Diamonds & Hearts: Do you believe in miracles?
Joe Henderson / Tampa Tribune
It was just another Saturday afternoon three months ago in a tumbleweed town two stops from nowhere on the central Texas prairie.
It was really too hot for this sort of thing. The mid-June sun sent 104 degrees to bleed the patience and enthusiasm from Doug Gassaway as he waited for 70 wanna-bes to finish wasting his time at a tryout camp for the Tampa Bay Devil Rays.
“Not a one of ‘em could play a lick,” he said. Gassaway, a regional scout and graying baseball lifer who has sent more than 90 players to the major leagues, had spent about two hours in that oven when he looked at the last guy in line.
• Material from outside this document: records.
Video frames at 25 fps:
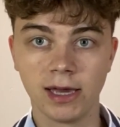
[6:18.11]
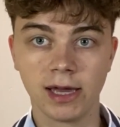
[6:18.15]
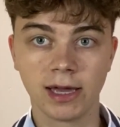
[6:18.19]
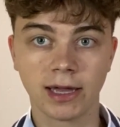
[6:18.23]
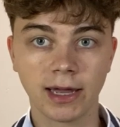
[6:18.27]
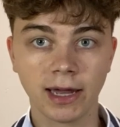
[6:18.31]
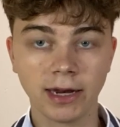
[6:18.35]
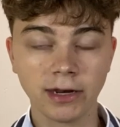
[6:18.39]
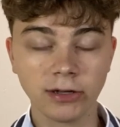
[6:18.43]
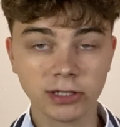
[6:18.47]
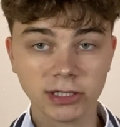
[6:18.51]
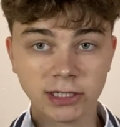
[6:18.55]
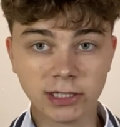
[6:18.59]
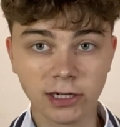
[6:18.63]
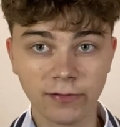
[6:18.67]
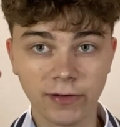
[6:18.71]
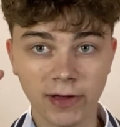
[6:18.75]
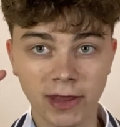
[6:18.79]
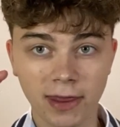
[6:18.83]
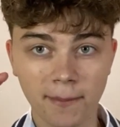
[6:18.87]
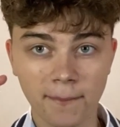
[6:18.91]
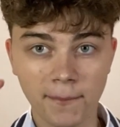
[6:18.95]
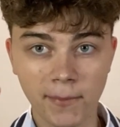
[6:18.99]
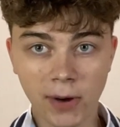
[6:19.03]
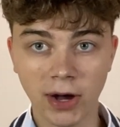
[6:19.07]
Getting yourself
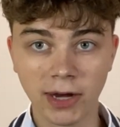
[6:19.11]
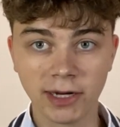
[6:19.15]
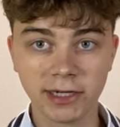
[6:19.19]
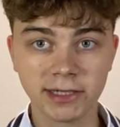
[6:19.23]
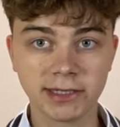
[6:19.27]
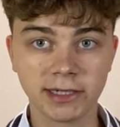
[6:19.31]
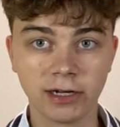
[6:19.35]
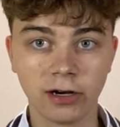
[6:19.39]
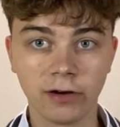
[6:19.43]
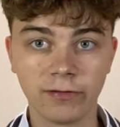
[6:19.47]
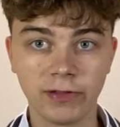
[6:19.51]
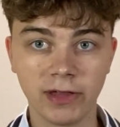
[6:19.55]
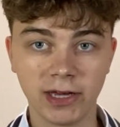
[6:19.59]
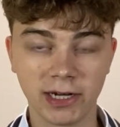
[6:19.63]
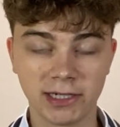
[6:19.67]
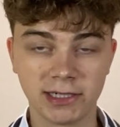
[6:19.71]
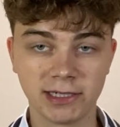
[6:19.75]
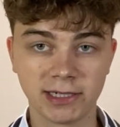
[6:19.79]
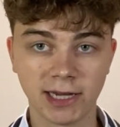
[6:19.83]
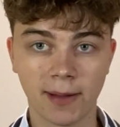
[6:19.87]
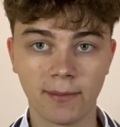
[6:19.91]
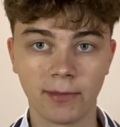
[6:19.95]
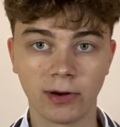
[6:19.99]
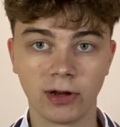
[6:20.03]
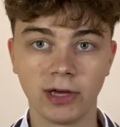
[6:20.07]
in the mindset of the
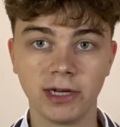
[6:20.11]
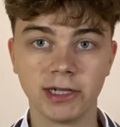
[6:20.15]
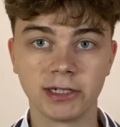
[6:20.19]
examiner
Jimmy Morris. He was carrying 25 pounds more than he should around the middle. He had a baby in his arms, one holding on to his legs, and he was pushing a third in a stroller.
Morris was 35 years old and looked it. His hairline was receding, there were flecks of gray around the temples. He wore softball pants. Gassaway rolled his eyes.
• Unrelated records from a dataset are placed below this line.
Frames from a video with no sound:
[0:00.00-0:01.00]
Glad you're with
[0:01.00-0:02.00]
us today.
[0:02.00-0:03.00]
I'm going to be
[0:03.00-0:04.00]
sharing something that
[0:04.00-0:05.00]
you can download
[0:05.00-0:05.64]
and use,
“I looked at him and said, ‘C’mon Jimmy, I’m hot and I’m tired. Let’s get this over with so I can go home,’ ” Gassaway said.
What happened next cannot happen anywhere except the movie of the week. In those moments that followed, Jimmy Morris became The Natural, or Kevin Costner in a cornfield, or any other bit of Hollywood sap you can swallow – except this was very, very real.
Ask Royce Clayton of the Texas Rangers, an accomplished big-league hitter who struck out against Morris on Sept. 18 on four very, very hard pitches in a game at The Ballpark in Arlington.
Or ask Jim Edmonds, Mo Vaughn and Tim Salmon of the Anaheim Angels – combined salary this season, $16.1 million. Morris set them down in order two nights later.